The Community Foundation of the Ozarks is launching a new program to support nonprofits affected by the ongoing pandemic with below-market loans to help sustain activities and services that benefit our communities.
This Program-Related Investment project is targeted at central and southern Missouri nonprofits working specifically in the areas of arts and culture; conservation and environment; and animal care and advocacy. While these organizations serve important community needs, they have struggled to access traditional grant dollars and other resources directed largely at health and human needs during the pandemic.
This project is a new element of the CFO’s existing Mission-Related Investing strategy. This portfolio uses revolving loans as impact investing to create a “double-bottom line” of serving a public purpose while generating repayment for future investments.

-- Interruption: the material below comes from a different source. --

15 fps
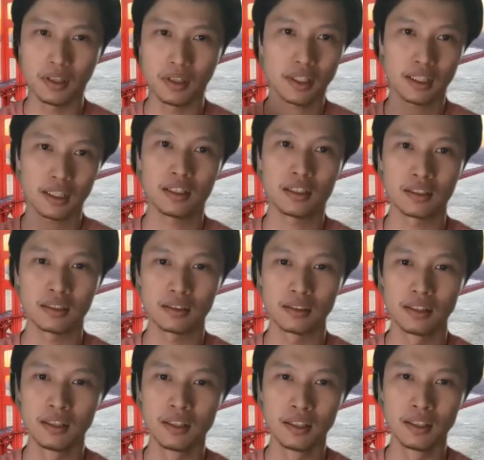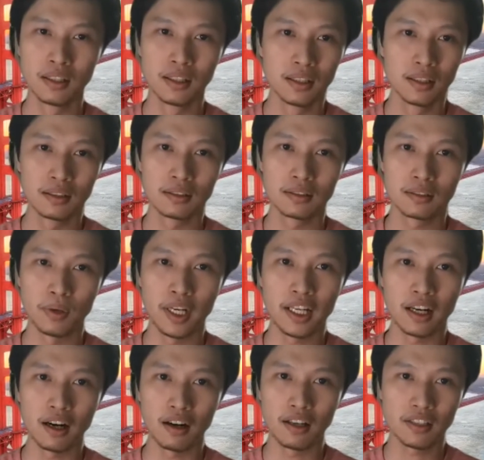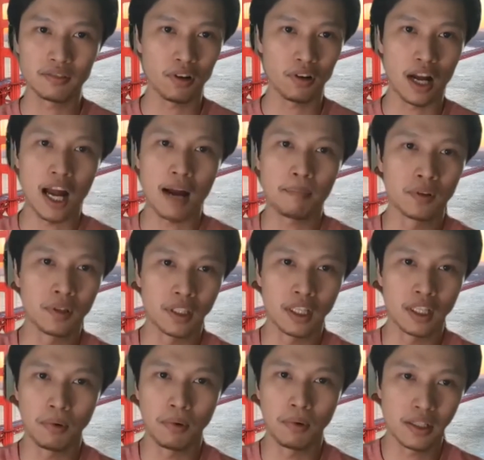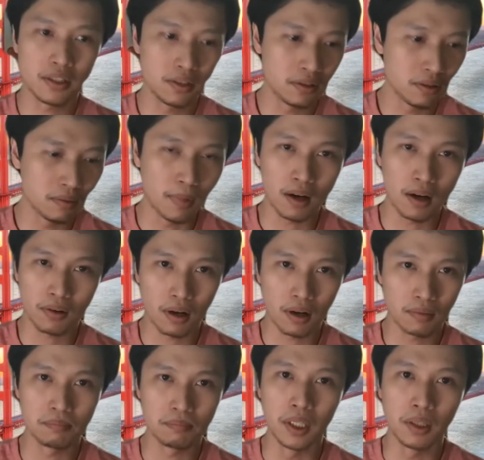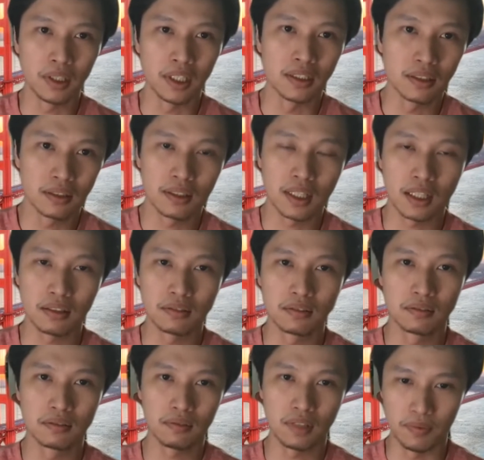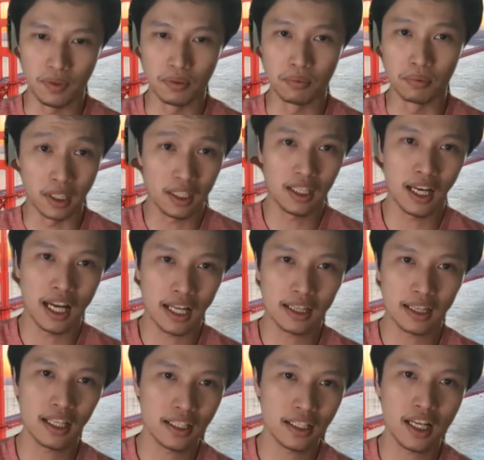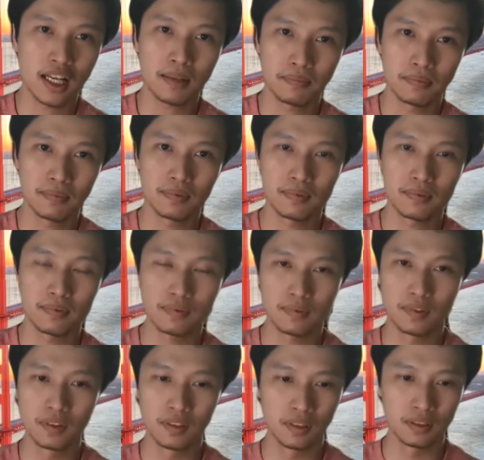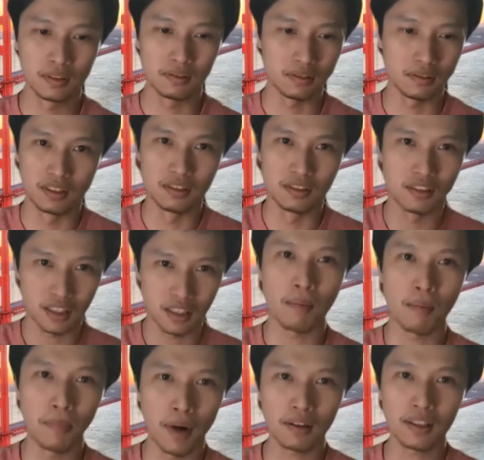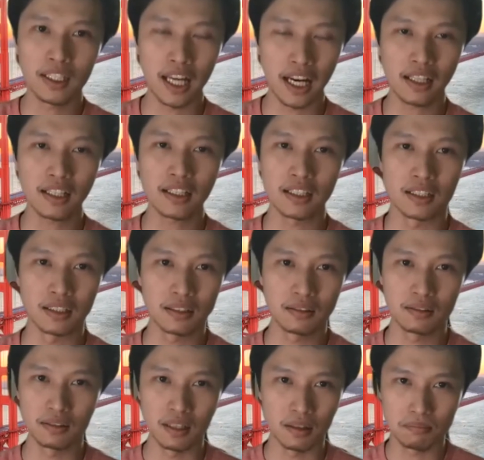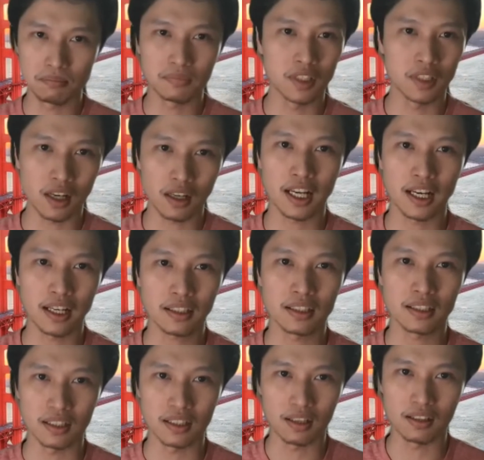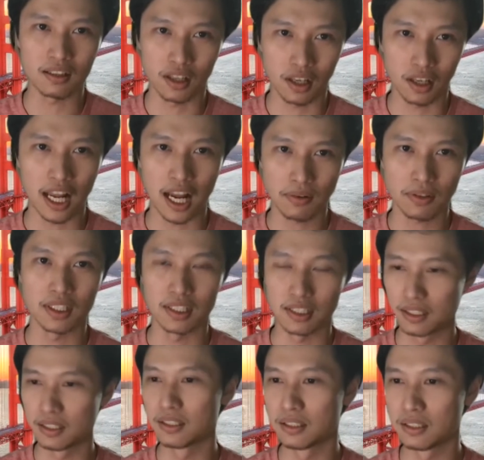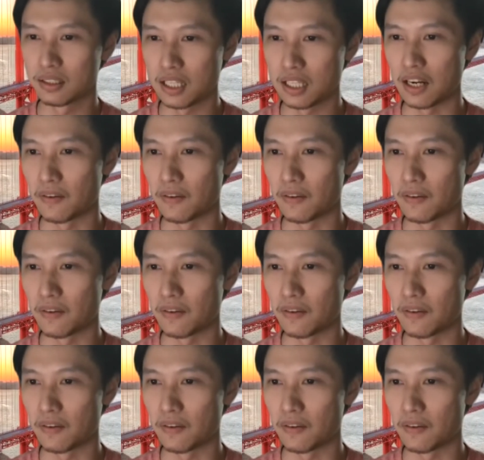at the 3D artist for Apple and they want you to model building, then if you really like that job, stop modeling characters. Don't draw characters, start drawing houses. Yeah,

“Our mission is to enhance the quality of life in our region,” CFO President Brian Fogle said. “During the pandemic, we have rightfully focused on immediate relief needs such as food insecurity, health, and other human service areas. There will be a day, however, when this pandemic is past history, and it is critical that other nonprofits providing such richness to our region survive now, so they can thrive later. We hope this offers some patient capital necessary to get to the other side.”
Eligible organizations in the three focus areas must hold 501(c)3 IRS status and have annual revenues of at least $100,000. The range of loans is $20,000 to $50,000 with a maximum level of 25 percent of 2019 revenues. The loan repayment period is four years at 2 percent interest. The repayment can be made anytime up until maturity in four years, with at least interest-only payments due semi-annually.
More information and the application are available online. The deadline for applications is Jan. 15, 2021, with notifications planned by Feb. 5, 2021.
The CFO Board of Directors made this Program-Related Investment commitment to enhance the CFO’s response to COVID-19. This additional strategy is intended to support nonprofits that are struggling, but aren’t considered traditional providers of services for pandemic-related needs such as food, rental and utility assistance, health and educational needs.
To date, the CFO has granted more than $3 million for pandemic response through discretionary grants from the CFO and its 51 affiliate foundations; corporate benevolence funds to assist employees; and grants recommended by donor advisors. The CFO and affiliate foundation discretionary grants total 417 to 285 agencies in 84 communities in 52 counties across Missouri.